◆ **Exercise description**
The expected output is every line of the data exactly as shown, minus the images.

===== Data provided

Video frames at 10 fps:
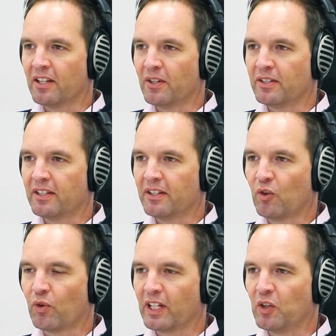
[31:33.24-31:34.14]
those
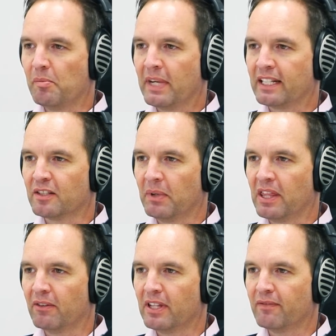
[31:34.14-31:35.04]
critical minutes
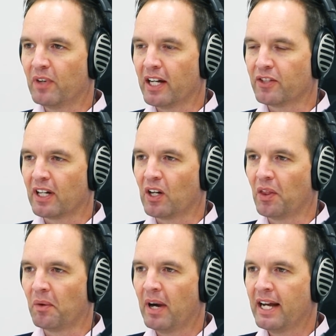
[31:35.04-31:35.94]
when they're in the fire truck
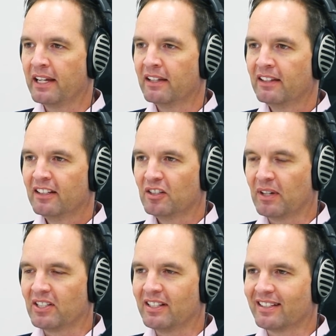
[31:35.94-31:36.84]
on the way
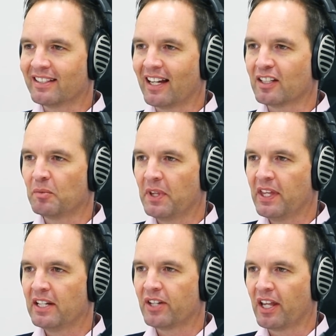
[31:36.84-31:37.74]
to actually discuss
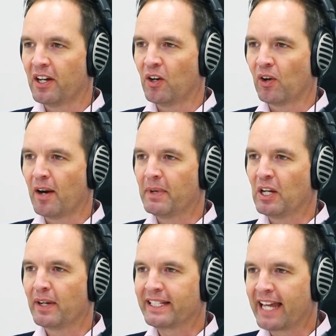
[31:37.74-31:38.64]
with each other, all right, we
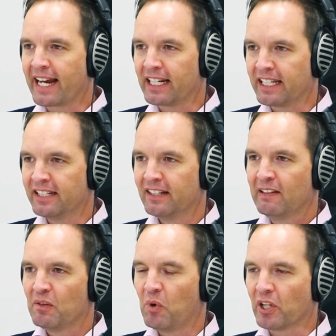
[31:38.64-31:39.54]
know exactly
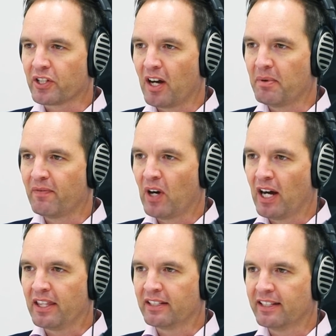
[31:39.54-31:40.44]
what type of
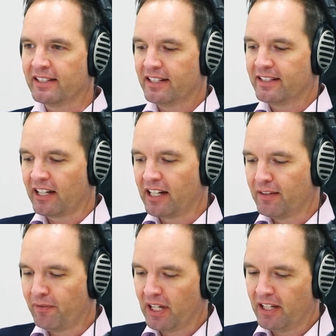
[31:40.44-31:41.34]
fire this is, it's
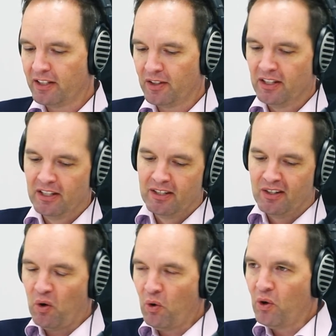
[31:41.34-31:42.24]
significant,
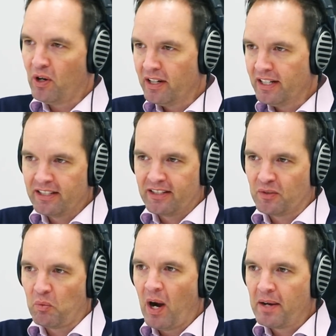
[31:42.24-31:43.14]
or it's
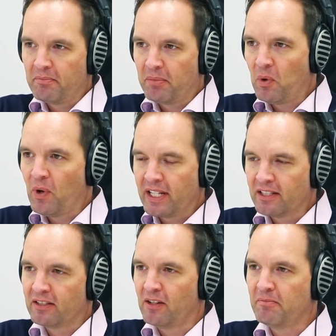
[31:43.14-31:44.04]
just one
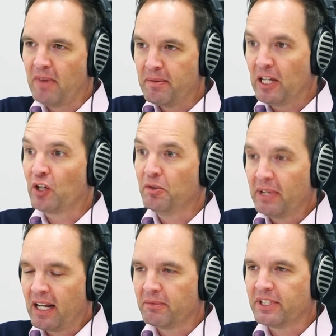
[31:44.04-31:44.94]
point, so maybe it could
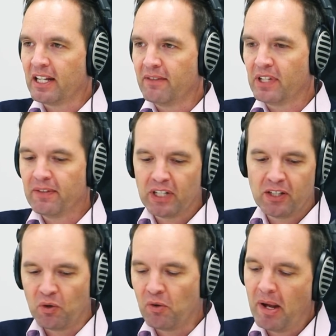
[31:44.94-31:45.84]
become
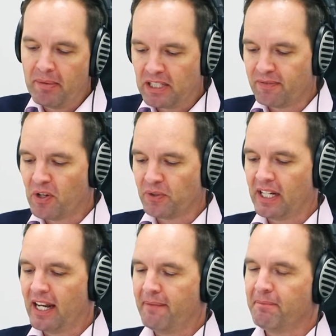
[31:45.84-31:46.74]
significant, or maybe it's a
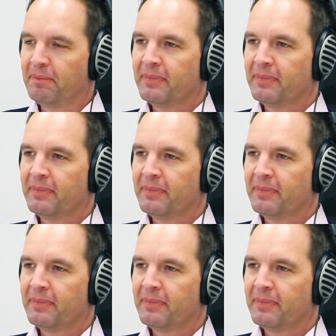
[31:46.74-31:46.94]
false alarm.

==========

◆ **Exercise solution**
Video frames at 10 fps:
[31:33.24-31:34.14]
those
[31:34.14-31:35.04]
critical minutes
[31:35.04-31:35.94]
when they're in the fire truck
[31:35.94-31:36.84]
on the way
[31:36.84-31:37.74]
to actually discuss
[31:37.74-31:38.64]
with each other, all right, we
[31:38.64-31:39.54]
know exactly
[31:39.54-31:40.44]
what type of
[31:40.44-31:41.34]
fire this is, it's
[31:41.34-31:42.24]
significant,
[31:42.24-31:43.14]
or it's
[31:43.14-31:44.04]
just one
[31:44.04-31:44.94]
point, so maybe it could
[31:44.94-31:45.84]
become
[31:45.84-31:46.74]
significant, or maybe it's a
[31:46.74-31:46.94]
false alarm.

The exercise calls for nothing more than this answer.